Não podia seguir daquele jeito. Com esforço para se manter firme, apesar dos contínuos gritos do diretor, pediu licença e foi para o camarim, sem esperar resposta. Tremendo de cansaço e apreensão, enfiou a cara na pia. Deixou a torneira escorrer por uns segundos e aproveitou para beber um pouco, dali mesmo. Estava no seu limite. Os gritos do diretor, os olhares escrupulosos dos colegas, suas próprias dúvidas, tudo girava dentro de seu cérebro como a água daquele ralo. Mas, ao contrário do conteúdo da pia, o da sua cabeça não se esvaía.

Levantou-se, deu alguns passos para trás e sentou-se no chão. Pensou rapidamente no texto, tentando não se focar em nenhuma cena ou fala específica. Tinha de haver uma resposta ali, ela só não procurara direito. Todos tem uma motivação, era impossível que aquela mulher fictícia não tivesse.

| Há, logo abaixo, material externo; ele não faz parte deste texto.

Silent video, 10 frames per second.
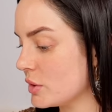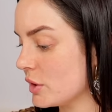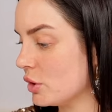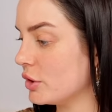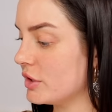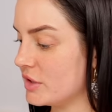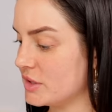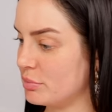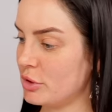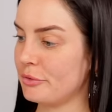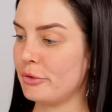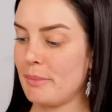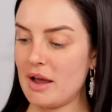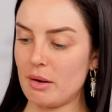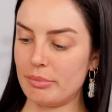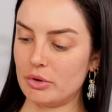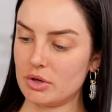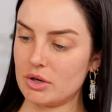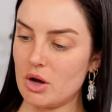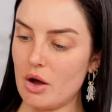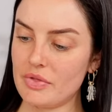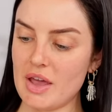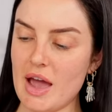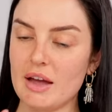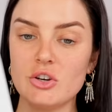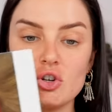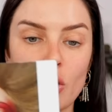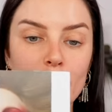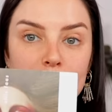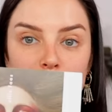included this beautiful makeup book on the edge of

Parou, no entanto, ao pensar em si mesma. E ela? Qual era sua motivação?

Lembrou-se da primeira vez que fez uma aula de teatro. Criança, tímida, desde aquela época já não era mera diversão, mas também um meio de ser mais extrovertida. Cresceu, adolesceu, e continuava atuando. Era bom fazer uma manutenção, e se o medo de falar em público voltasse? Mas ficava um tempo sem fazer teatro e ele não voltava. Não era pela timidez.

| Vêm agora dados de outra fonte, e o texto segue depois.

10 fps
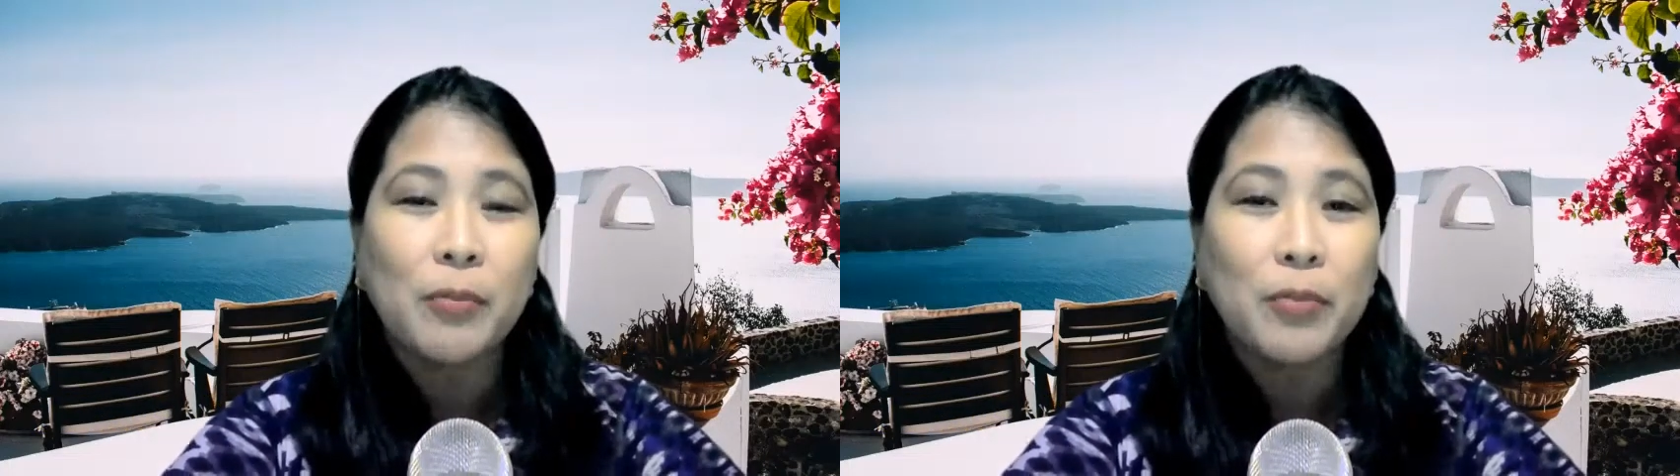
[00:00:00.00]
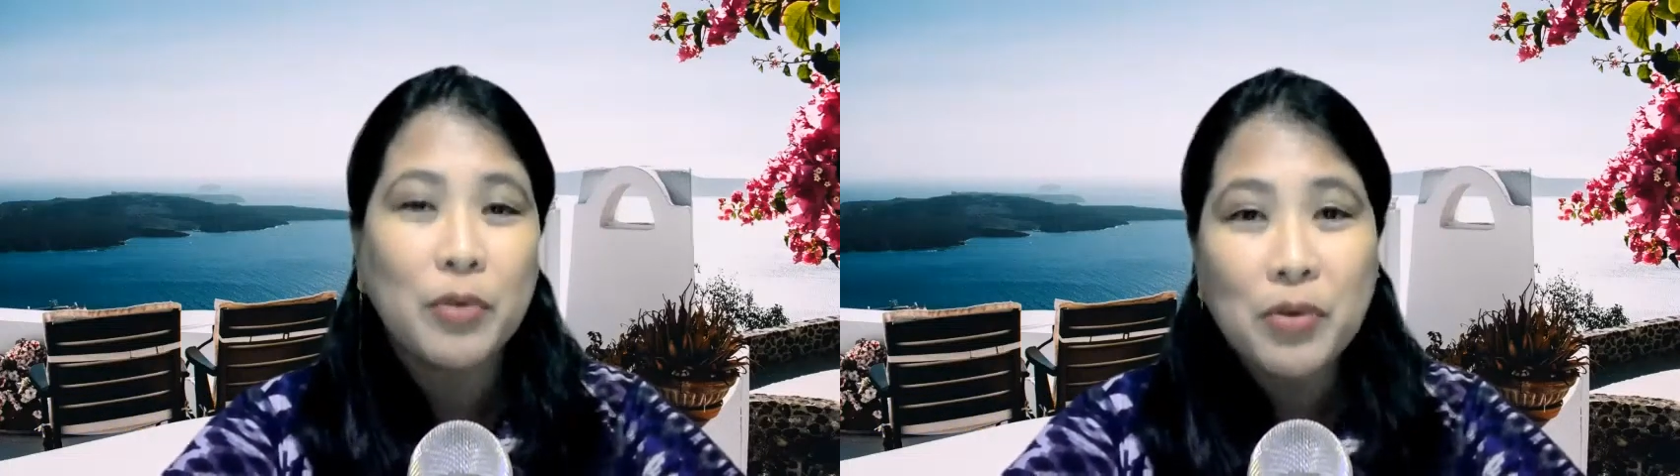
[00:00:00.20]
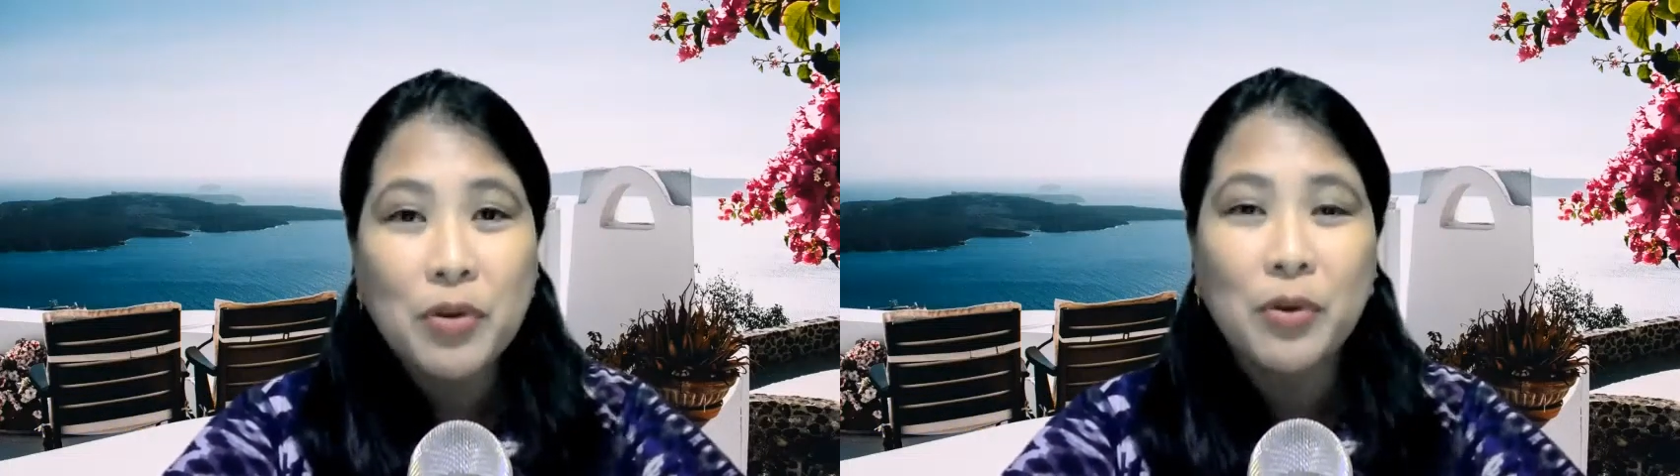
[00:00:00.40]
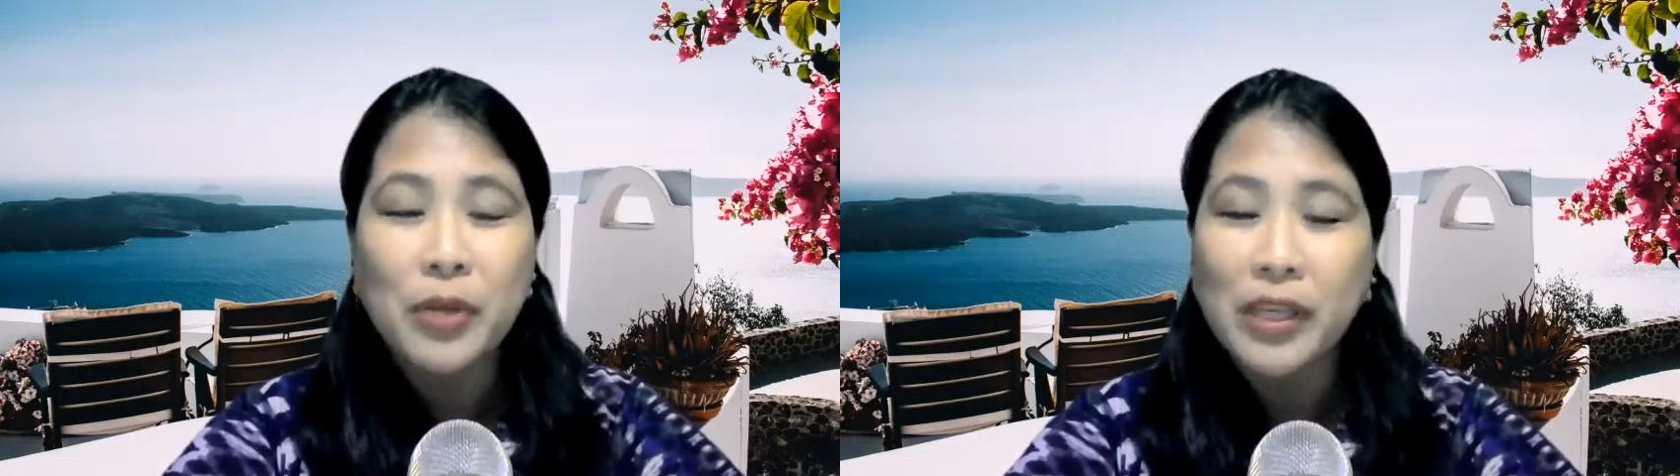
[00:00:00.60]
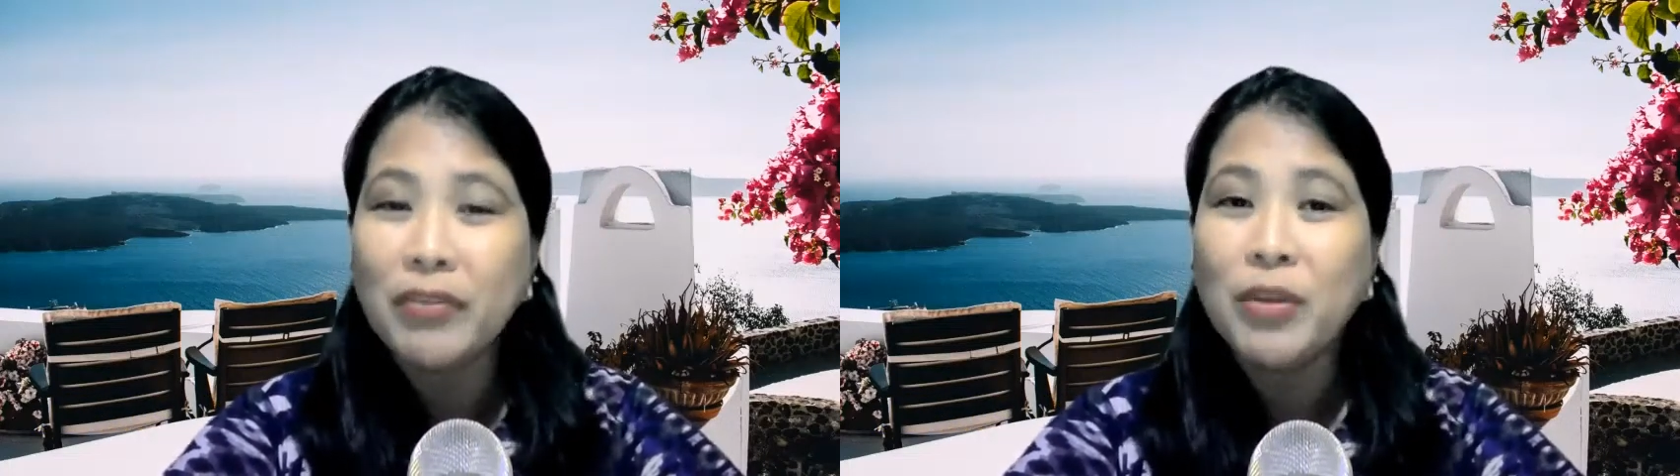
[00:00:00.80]
Bruno
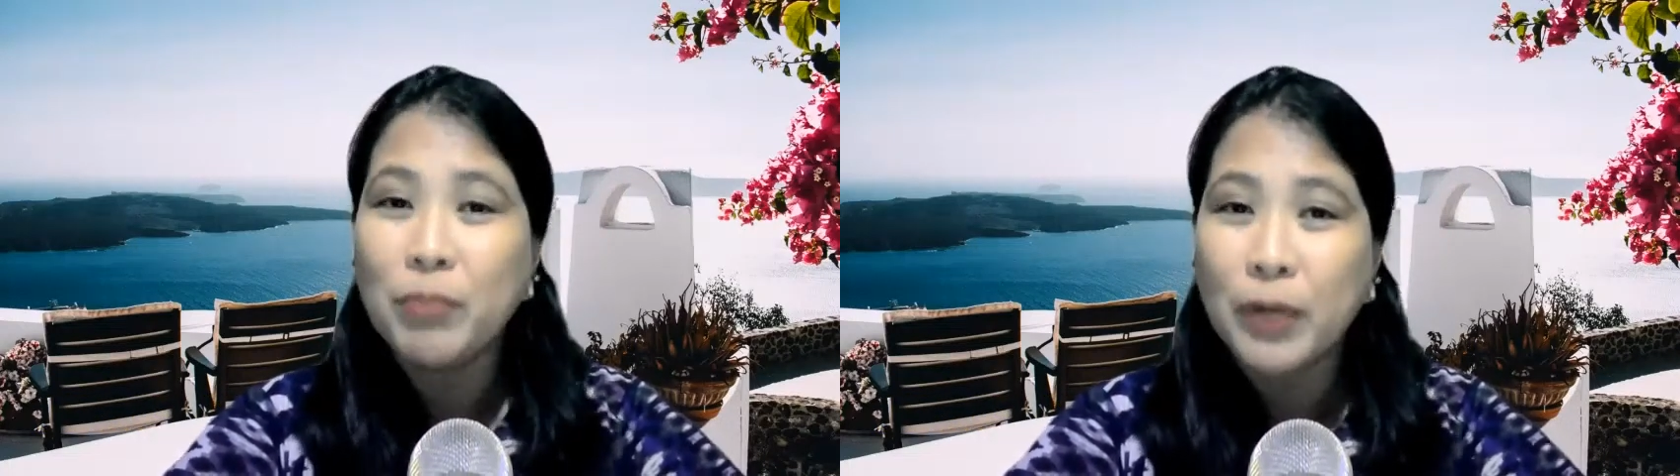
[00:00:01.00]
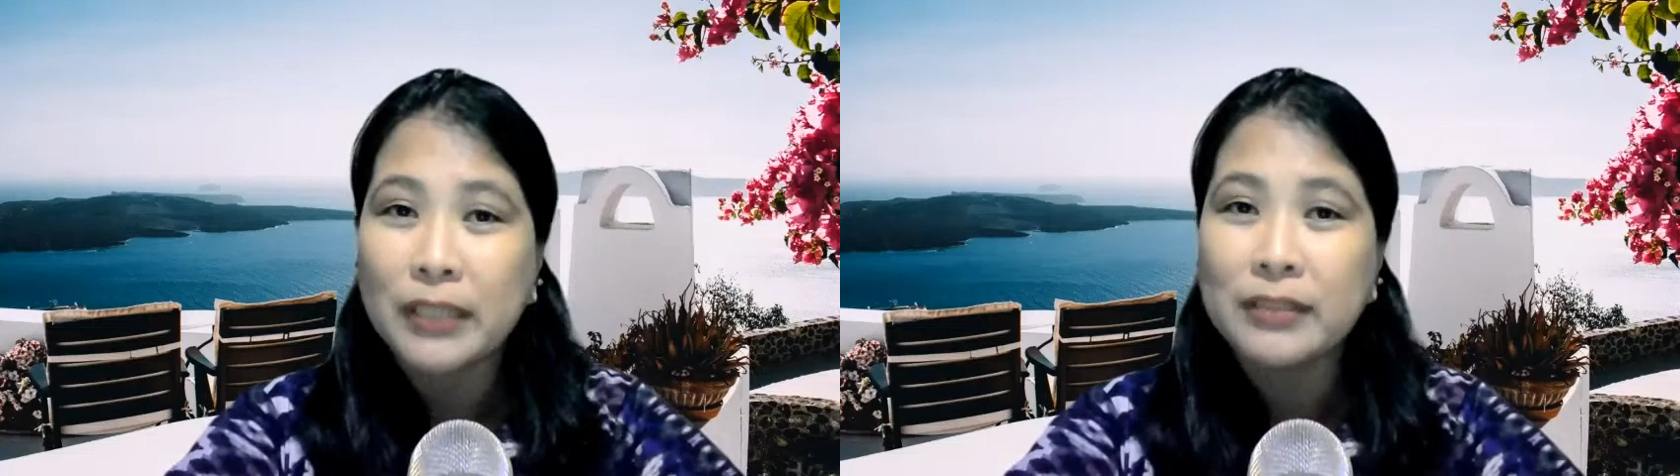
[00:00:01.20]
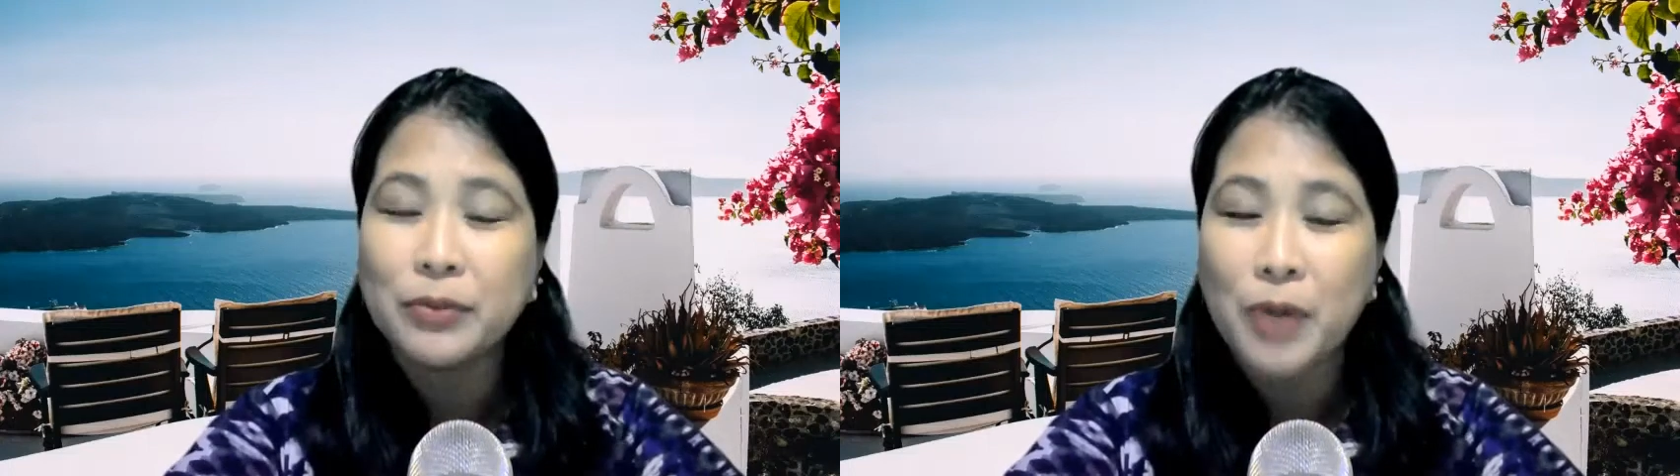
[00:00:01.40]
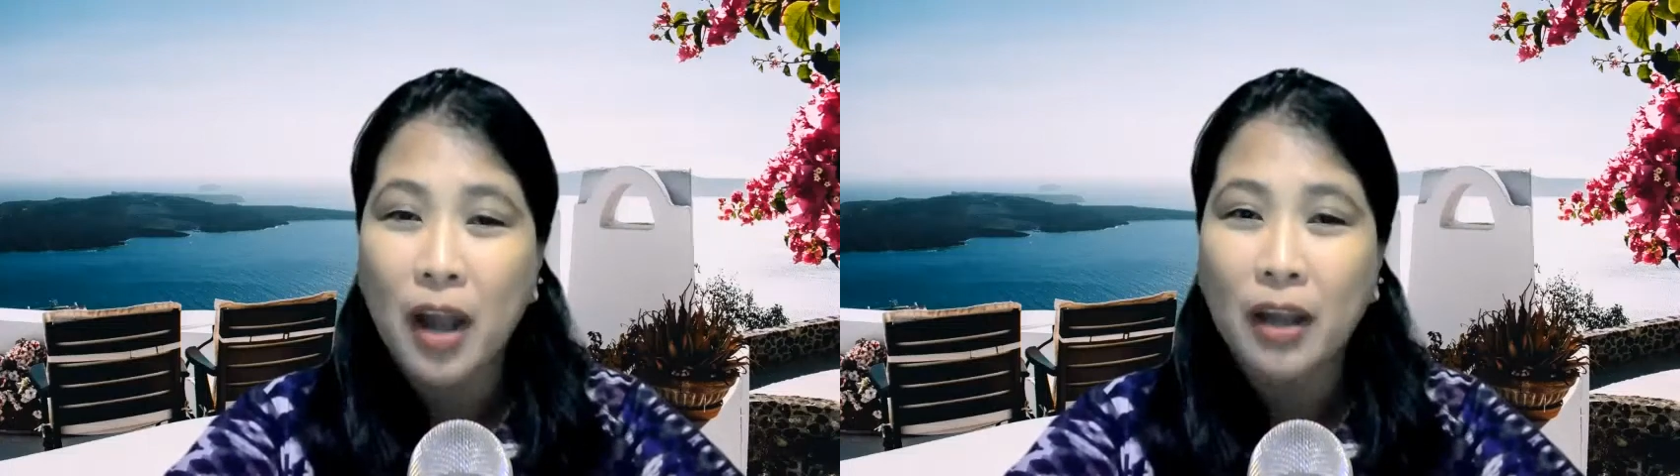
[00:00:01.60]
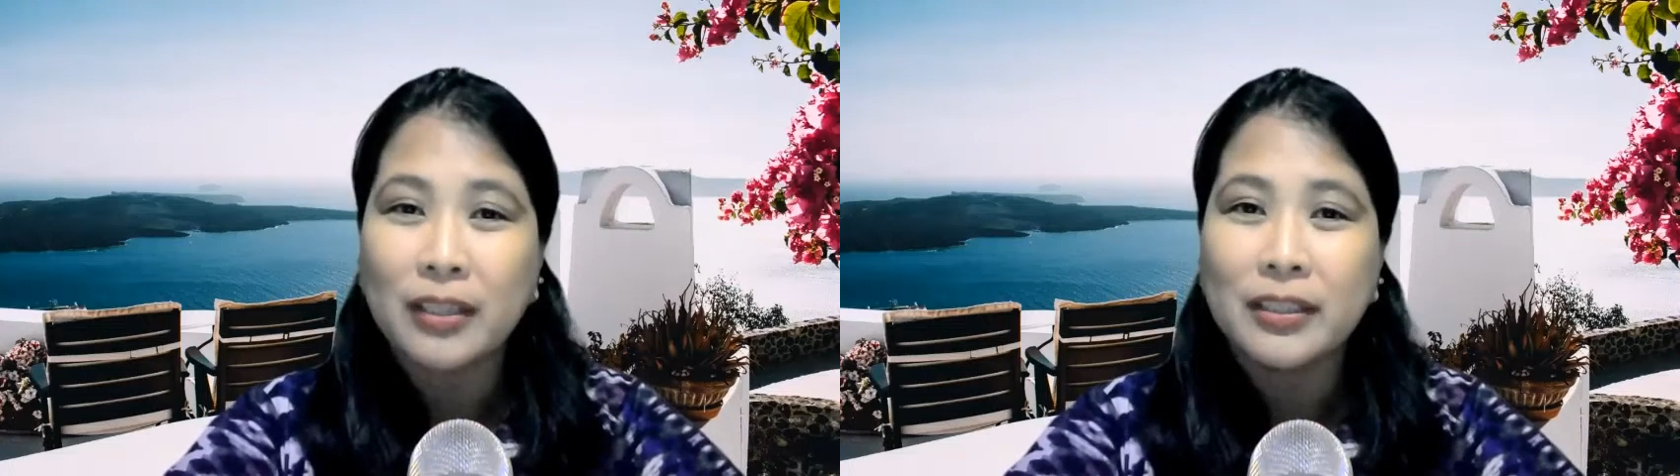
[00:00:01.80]
even bought
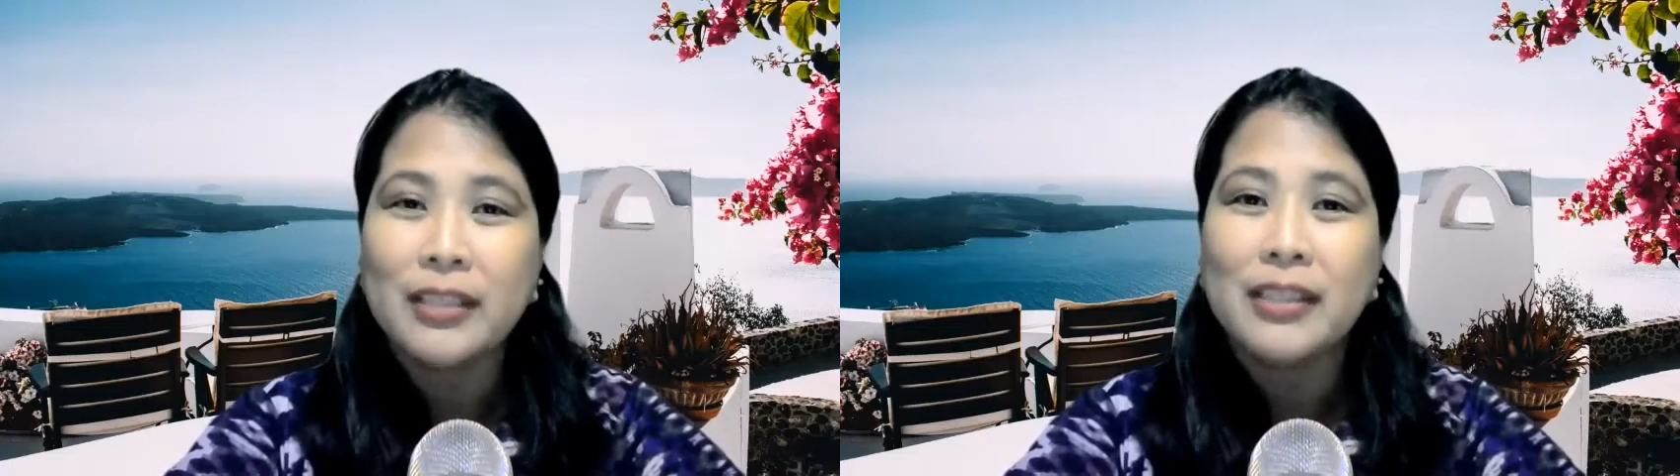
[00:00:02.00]
Rock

Época de vestibular, escolheu artes cênicas. Era só o que sabia fazer, afinal. Não. Pensava assim, mas no fundo sabia que era mentira. Sabia escrever, era boa em línguas, em história, até em biologia. Mas era só o teatro que ela amava. Escolheu a profissão, o teatro, por amor. Gostava de ser e vivenciar o outro, podendo voltar a ser ela mesma quando saía do palco. Sentia prazer em mexer com as emoções do público, e via na arte a obrigação de fazer os outros pensarem. E, principalmente, gostava de fazê-lo descobrindo mais sobre seus personagens. Era isso que a motivava.

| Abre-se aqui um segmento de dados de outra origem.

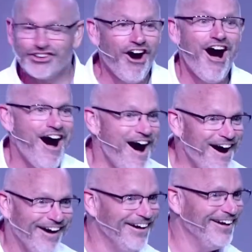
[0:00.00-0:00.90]

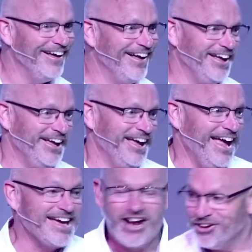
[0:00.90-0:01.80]
caw-caw.
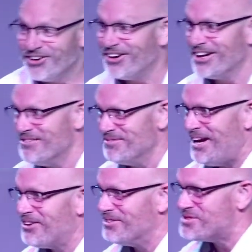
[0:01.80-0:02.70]
And
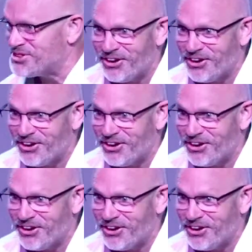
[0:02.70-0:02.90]
I'll hear him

Por fim, percebeu que o mesmo motivo que a levara até aqueles palcos era o que a fazia bater tanto com a cabeça na parede para entender uma pessoa que nem existia. Era o que sempre fazia, tentava conhecer o outro. “Afinal de contas, se sou eu essa personagem, por que ela não pode ser motivada pela minha vontade de vivê-la?”, pensou.

Não estava completamente segura, mas voltou para junto dos colegas mais tranquila – e hidratada. Repassaram a cena mais umas duas vezes, e finalmente começaram a ficar satisfeitos. Não estava perfeito, é verdade, mas já era algo. Ao menos, podiam ir para casa e descansar. E, mesmo não estando perfeita, Miriam não pode deixar de sentir um certo orgulho da própria atuação. Acreditava que, pela primeira vez, ela realmente sabia o que motivava sua personagem. Ela mesma.